+++ The data +++
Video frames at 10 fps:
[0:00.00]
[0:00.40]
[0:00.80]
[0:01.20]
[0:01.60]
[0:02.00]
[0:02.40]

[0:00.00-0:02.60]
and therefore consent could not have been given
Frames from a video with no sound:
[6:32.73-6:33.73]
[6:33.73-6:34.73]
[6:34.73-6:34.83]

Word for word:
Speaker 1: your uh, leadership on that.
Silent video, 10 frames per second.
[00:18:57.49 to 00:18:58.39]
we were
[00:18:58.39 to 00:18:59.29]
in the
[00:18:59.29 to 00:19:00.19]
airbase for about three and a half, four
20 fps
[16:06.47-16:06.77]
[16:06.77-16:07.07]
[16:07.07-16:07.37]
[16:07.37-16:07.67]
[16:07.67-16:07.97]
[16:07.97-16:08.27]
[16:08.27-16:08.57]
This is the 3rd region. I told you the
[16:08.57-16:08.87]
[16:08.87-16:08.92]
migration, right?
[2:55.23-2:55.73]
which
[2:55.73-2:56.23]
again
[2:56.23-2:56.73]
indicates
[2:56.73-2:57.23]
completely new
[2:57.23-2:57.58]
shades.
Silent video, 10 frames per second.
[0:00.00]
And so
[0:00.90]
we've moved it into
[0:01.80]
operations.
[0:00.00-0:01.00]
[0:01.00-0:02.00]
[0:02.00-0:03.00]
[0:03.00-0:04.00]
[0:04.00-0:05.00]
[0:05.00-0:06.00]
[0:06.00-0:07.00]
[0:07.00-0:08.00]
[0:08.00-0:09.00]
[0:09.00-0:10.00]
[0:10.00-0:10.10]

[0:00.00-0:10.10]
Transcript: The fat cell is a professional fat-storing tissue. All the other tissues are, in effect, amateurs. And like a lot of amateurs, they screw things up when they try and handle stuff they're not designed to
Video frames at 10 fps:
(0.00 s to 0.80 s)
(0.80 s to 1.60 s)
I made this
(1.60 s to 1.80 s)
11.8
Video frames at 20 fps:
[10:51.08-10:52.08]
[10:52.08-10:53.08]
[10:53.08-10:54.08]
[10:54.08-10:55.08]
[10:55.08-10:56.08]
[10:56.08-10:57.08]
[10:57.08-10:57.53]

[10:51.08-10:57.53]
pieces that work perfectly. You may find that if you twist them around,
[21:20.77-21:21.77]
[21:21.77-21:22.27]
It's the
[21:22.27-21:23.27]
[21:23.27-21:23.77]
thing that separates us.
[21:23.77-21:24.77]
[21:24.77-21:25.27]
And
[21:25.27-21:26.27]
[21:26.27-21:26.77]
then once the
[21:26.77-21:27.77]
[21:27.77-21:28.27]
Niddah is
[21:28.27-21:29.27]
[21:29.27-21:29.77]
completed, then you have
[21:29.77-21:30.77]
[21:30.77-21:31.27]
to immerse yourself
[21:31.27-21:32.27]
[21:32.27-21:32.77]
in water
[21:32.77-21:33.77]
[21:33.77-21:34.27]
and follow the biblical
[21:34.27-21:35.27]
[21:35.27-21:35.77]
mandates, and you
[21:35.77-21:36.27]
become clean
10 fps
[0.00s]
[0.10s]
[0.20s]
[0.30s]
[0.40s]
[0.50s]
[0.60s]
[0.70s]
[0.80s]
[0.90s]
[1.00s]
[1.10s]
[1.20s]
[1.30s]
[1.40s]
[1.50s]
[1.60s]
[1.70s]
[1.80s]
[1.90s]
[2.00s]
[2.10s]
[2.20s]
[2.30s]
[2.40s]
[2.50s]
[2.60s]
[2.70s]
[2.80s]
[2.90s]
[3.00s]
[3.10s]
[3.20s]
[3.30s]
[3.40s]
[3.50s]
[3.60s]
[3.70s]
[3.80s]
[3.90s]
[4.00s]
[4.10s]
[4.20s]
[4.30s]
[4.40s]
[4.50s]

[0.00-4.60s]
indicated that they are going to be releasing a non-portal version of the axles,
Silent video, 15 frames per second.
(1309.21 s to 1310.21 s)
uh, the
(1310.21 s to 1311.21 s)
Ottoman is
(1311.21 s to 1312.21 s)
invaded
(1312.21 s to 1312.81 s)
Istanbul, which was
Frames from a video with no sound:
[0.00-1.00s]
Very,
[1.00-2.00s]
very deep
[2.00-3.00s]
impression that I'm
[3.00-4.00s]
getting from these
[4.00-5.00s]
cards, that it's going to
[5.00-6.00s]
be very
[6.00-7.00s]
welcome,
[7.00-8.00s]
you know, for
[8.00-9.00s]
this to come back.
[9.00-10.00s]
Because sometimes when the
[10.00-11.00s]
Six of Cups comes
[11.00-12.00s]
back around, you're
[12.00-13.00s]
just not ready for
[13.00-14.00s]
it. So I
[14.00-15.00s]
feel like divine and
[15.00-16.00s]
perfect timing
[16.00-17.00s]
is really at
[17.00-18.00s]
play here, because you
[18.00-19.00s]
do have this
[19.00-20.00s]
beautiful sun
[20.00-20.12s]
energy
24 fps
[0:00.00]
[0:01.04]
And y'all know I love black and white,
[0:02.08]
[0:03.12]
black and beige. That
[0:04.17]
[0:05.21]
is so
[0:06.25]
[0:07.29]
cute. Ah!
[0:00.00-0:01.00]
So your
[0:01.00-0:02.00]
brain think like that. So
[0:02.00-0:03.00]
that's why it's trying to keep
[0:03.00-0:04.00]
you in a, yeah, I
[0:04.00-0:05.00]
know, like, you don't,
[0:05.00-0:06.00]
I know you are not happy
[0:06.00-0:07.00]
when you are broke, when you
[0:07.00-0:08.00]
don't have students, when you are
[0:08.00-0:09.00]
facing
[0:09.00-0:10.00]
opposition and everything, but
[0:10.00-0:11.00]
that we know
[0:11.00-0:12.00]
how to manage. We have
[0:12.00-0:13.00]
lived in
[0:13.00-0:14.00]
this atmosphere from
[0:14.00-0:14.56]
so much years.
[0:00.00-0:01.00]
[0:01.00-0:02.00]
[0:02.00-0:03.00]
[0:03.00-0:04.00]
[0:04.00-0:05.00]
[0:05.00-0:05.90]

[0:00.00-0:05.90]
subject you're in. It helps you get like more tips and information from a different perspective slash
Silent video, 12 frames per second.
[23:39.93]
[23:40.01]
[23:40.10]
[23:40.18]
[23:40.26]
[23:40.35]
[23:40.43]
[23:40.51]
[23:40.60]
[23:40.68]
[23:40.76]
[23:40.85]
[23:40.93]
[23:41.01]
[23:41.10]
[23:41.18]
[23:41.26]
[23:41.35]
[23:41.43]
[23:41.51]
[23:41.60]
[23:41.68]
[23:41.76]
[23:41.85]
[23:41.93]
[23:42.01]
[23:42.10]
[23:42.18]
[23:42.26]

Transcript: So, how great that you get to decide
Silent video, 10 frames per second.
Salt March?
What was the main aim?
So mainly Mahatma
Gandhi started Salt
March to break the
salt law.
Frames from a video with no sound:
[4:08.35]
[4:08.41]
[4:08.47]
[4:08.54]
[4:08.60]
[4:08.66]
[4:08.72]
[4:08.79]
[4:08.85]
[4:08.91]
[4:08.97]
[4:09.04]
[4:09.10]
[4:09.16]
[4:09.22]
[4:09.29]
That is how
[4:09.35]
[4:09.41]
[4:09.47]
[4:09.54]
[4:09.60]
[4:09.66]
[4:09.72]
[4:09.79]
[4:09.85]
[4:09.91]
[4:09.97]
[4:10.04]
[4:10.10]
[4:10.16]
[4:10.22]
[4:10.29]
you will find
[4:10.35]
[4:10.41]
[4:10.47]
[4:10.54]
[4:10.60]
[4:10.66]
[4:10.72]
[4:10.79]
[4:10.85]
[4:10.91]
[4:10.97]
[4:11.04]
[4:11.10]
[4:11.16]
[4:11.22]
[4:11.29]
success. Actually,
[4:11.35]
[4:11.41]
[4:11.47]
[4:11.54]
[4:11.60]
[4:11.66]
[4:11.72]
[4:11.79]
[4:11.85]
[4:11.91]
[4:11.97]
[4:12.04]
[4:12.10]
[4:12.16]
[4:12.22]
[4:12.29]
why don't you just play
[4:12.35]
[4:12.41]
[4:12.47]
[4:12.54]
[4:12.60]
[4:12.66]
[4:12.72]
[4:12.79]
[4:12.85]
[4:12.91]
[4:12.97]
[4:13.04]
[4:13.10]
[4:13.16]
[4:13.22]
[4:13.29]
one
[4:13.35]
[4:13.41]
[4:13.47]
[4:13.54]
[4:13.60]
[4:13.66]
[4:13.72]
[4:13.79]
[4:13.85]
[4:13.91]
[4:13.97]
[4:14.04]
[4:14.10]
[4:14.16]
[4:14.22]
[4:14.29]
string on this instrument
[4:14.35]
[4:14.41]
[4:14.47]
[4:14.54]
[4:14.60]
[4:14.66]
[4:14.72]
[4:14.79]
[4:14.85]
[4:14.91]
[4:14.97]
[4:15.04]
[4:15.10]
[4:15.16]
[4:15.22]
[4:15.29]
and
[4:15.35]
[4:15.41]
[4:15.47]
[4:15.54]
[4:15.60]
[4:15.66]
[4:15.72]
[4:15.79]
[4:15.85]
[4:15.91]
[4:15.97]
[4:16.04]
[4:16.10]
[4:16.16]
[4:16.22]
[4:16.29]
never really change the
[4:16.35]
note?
+++
» **Work order**
Copy out the entries exactly. Begin at the first line and end with the line that has "[10:53.08-10:54.08]".

» **Response area**
Video frames at 10 fps:
[0:00.00]
[0:00.40]
[0:00.80]
[0:01.20]
[0:01.60]
[0:02.00]
[0:02.40]

[0:00.00-0:02.60]
and therefore consent could not have been given
Frames from a video with no sound:
[6:32.73-6:33.73]
[6:33.73-6:34.73]
[6:34.73-6:34.83]

Word for word:
Speaker 1: your uh, leadership on that.
Silent video, 10 frames per second.
[00:18:57.49 to 00:18:58.39]
we were
[00:18:58.39 to 00:18:59.29]
in the
[00:18:59.29 to 00:19:00.19]
airbase for about three and a half, four
20 fps
[16:06.47-16:06.77]
[16:06.77-16:07.07]
[16:07.07-16:07.37]
[16:07.37-16:07.67]
[16:07.67-16:07.97]
[16:07.97-16:08.27]
[16:08.27-16:08.57]
This is the 3rd region. I told you the
[16:08.57-16:08.87]
[16:08.87-16:08.92]
migration, right?
[2:55.23-2:55.73]
which
[2:55.73-2:56.23]
again
[2:56.23-2:56.73]
indicates
[2:56.73-2:57.23]
completely new
[2:57.23-2:57.58]
shades.
Silent video, 10 frames per second.
[0:00.00]
And so
[0:00.90]
we've moved it into
[0:01.80]
operations.
[0:00.00-0:01.00]
[0:01.00-0:02.00]
[0:02.00-0:03.00]
[0:03.00-0:04.00]
[0:04.00-0:05.00]
[0:05.00-0:06.00]
[0:06.00-0:07.00]
[0:07.00-0:08.00]
[0:08.00-0:09.00]
[0:09.00-0:10.00]
[0:10.00-0:10.10]

[0:00.00-0:10.10]
Transcript: The fat cell is a professional fat-storing tissue. All the other tissues are, in effect, amateurs. And like a lot of amateurs, they screw things up when they try and handle stuff they're not designed to
Video frames at 10 fps:
(0.00 s to 0.80 s)
(0.80 s to 1.60 s)
I made this
(1.60 s to 1.80 s)
11.8
Video frames at 20 fps:
[10:51.08-10:52.08]
[10:52.08-10:53.08]
[10:53.08-10:54.08]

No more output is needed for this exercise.